═════ DATA IN THIS EXERCISE
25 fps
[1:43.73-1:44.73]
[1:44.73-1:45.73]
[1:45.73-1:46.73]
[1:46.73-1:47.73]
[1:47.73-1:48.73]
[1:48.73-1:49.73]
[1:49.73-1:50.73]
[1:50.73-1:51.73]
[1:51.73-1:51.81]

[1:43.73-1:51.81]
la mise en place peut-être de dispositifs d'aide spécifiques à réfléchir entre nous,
══════════
═════ DATA IN THIS EXERCISE
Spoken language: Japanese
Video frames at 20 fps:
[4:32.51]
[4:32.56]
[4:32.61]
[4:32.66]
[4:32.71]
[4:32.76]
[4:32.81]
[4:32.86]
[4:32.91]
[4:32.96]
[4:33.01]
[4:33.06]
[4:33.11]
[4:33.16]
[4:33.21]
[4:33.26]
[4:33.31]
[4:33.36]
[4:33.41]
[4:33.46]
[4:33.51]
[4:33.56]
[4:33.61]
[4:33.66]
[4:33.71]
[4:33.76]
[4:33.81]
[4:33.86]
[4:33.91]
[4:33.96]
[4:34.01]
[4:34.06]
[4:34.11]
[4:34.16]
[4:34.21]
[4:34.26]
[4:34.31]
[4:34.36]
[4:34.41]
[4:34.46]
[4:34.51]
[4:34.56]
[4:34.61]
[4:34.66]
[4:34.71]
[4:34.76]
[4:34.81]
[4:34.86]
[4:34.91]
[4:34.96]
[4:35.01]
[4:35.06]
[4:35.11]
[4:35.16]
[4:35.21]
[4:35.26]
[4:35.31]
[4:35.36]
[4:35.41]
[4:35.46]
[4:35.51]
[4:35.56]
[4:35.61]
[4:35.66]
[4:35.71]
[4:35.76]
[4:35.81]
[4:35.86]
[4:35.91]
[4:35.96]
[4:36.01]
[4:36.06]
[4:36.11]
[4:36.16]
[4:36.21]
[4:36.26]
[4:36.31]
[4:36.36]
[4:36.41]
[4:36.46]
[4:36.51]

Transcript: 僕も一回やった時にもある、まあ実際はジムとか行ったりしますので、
══════════
═════ DATA IN THIS EXERCISE
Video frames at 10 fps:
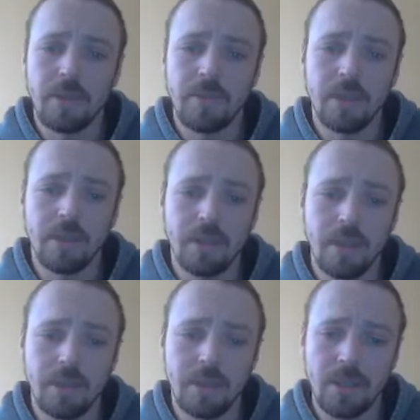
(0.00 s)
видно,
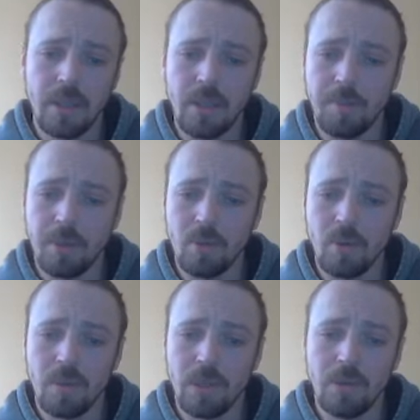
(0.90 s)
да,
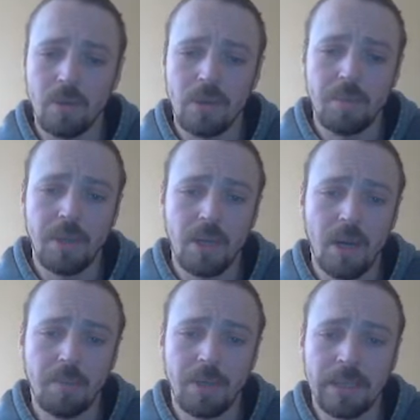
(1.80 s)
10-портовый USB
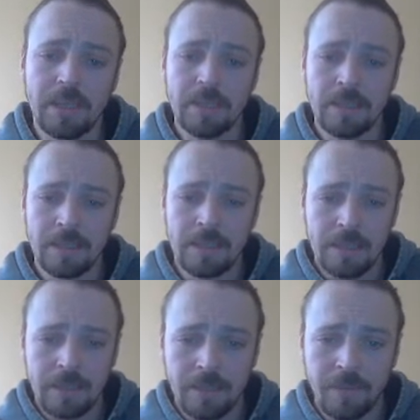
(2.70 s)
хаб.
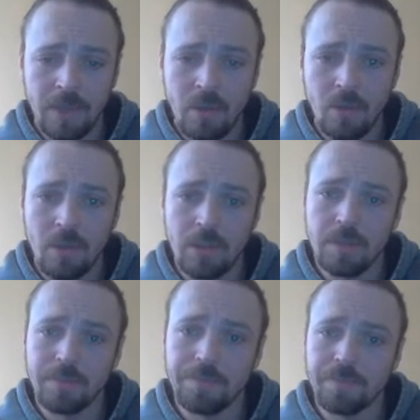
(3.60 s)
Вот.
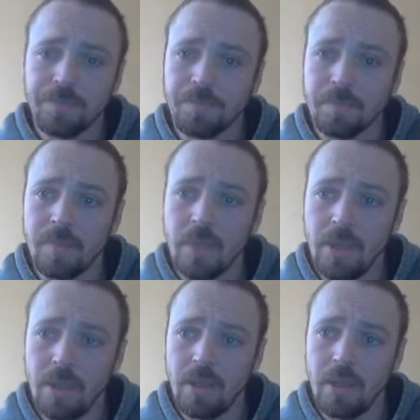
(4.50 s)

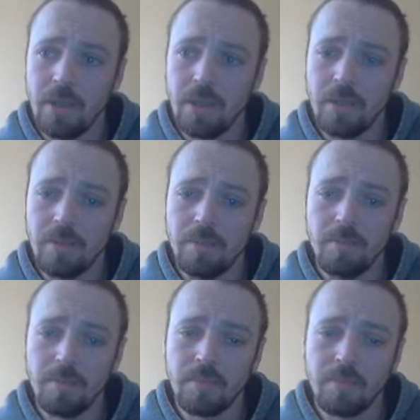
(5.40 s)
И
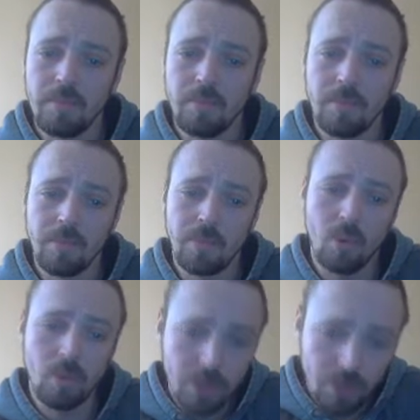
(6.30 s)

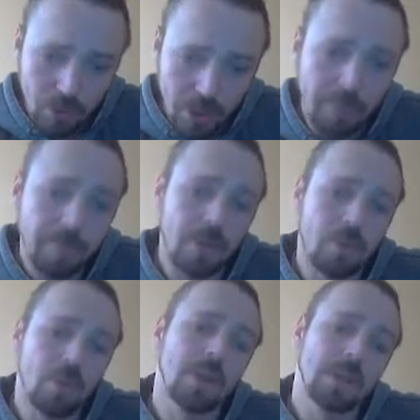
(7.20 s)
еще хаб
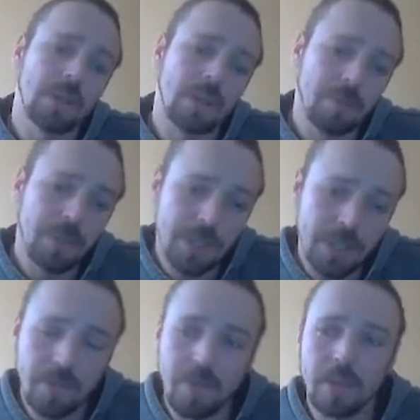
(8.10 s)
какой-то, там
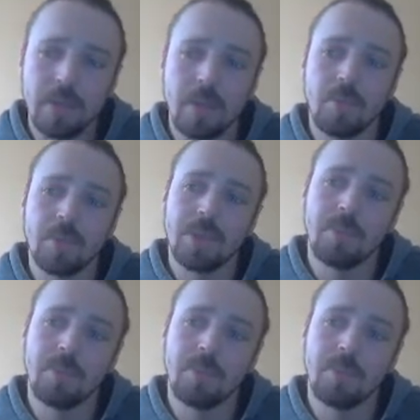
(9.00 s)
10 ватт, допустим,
══════════
* TASK STATEMENT *
List every line in the records above that contains the word "Video".

* EXERCISE ANSWER *
Video frames at 20 fps:
Video frames at 10 fps:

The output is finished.